- The problem
With the pictures left out, reproduce exactly the lines from the one containing "[0:00.00-0:02.17]" through the final line of the entries.
= Beginning of Section =
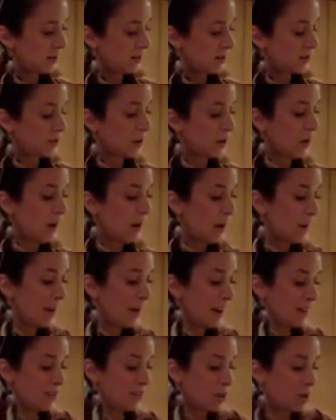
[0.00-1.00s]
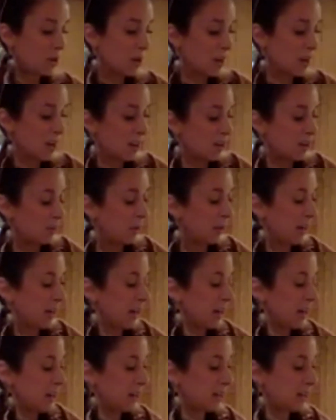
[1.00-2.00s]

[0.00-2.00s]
So I might have to go get another blade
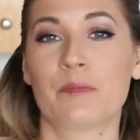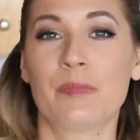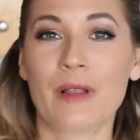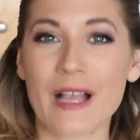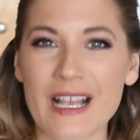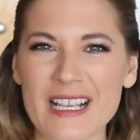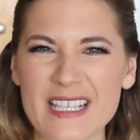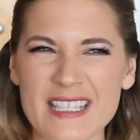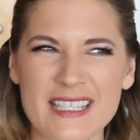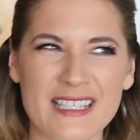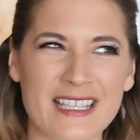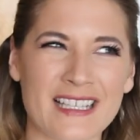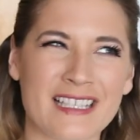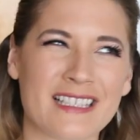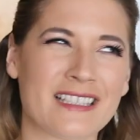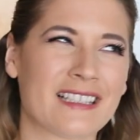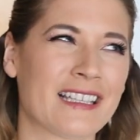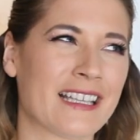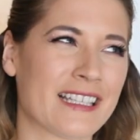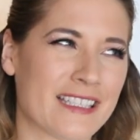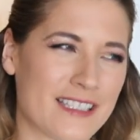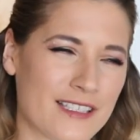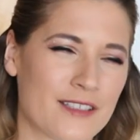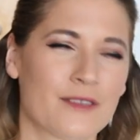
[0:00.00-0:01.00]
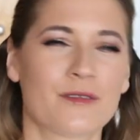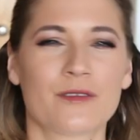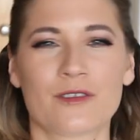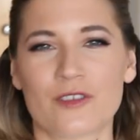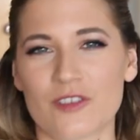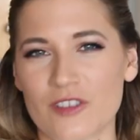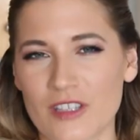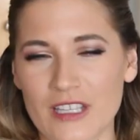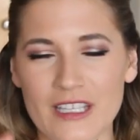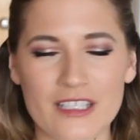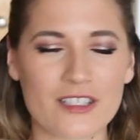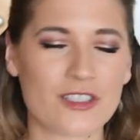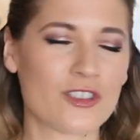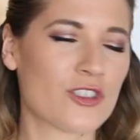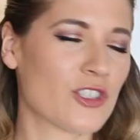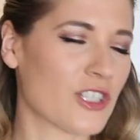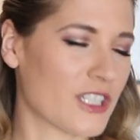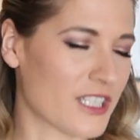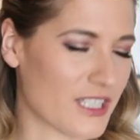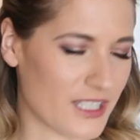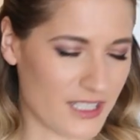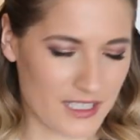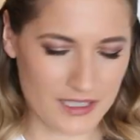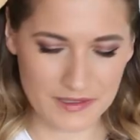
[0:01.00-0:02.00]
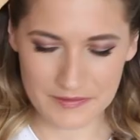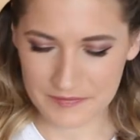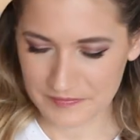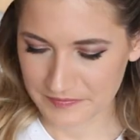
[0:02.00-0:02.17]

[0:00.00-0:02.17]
Plus, let's, let's just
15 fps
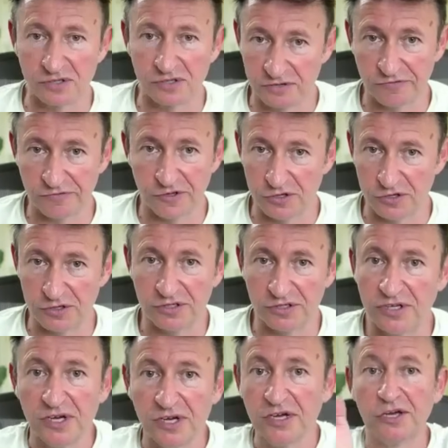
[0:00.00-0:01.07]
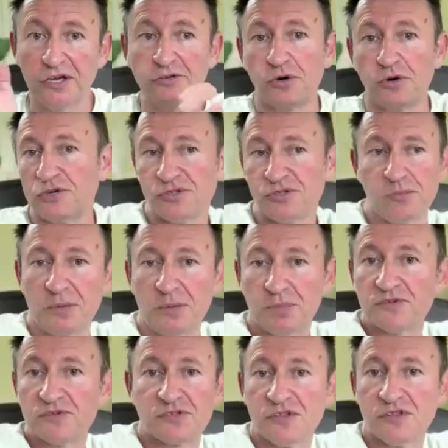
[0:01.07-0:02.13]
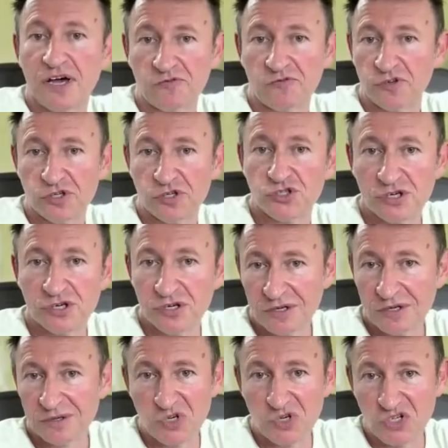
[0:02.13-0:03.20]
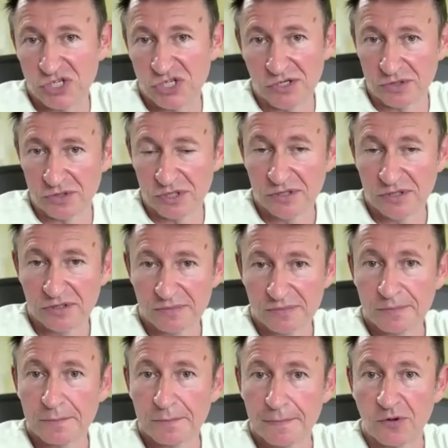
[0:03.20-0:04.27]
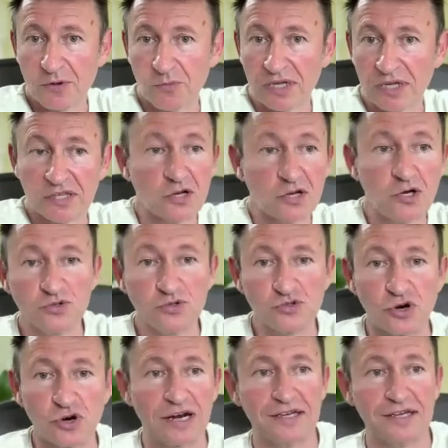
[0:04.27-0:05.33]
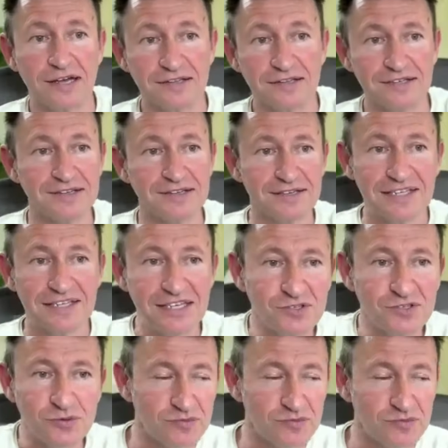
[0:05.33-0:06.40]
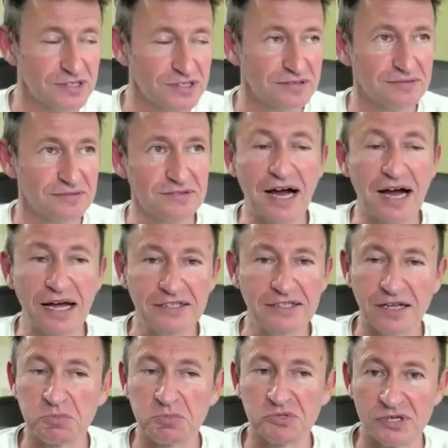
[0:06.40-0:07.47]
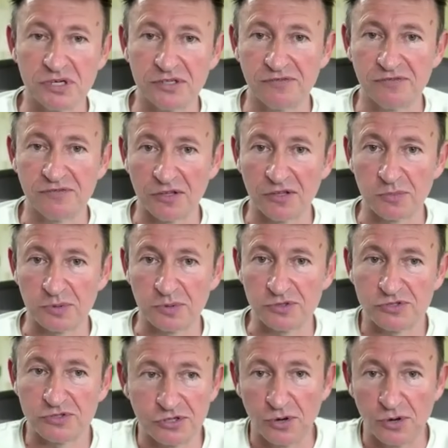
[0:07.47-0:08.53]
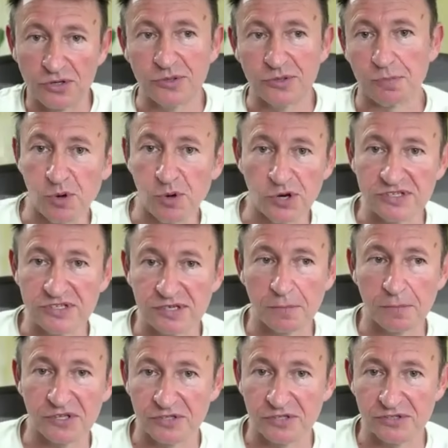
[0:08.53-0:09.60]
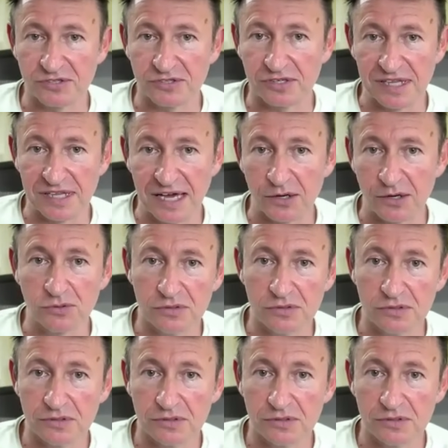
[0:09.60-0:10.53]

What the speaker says: configure it in order to be able to leverage machinery, right? Like go try to get even 99% of developers to go and deploy something into the cloud,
= End of Section =
- Your response
[0:00.00-0:02.17]
Plus, let's, let's just
15 fps
[0:00.00-0:01.07]
[0:01.07-0:02.13]
[0:02.13-0:03.20]
[0:03.20-0:04.27]
[0:04.27-0:05.33]
[0:05.33-0:06.40]
[0:06.40-0:07.47]
[0:07.47-0:08.53]
[0:08.53-0:09.60]
[0:09.60-0:10.53]

What the speaker says: configure it in order to be able to leverage machinery, right? Like go try to get even 99% of developers to go and deploy something into the cloud,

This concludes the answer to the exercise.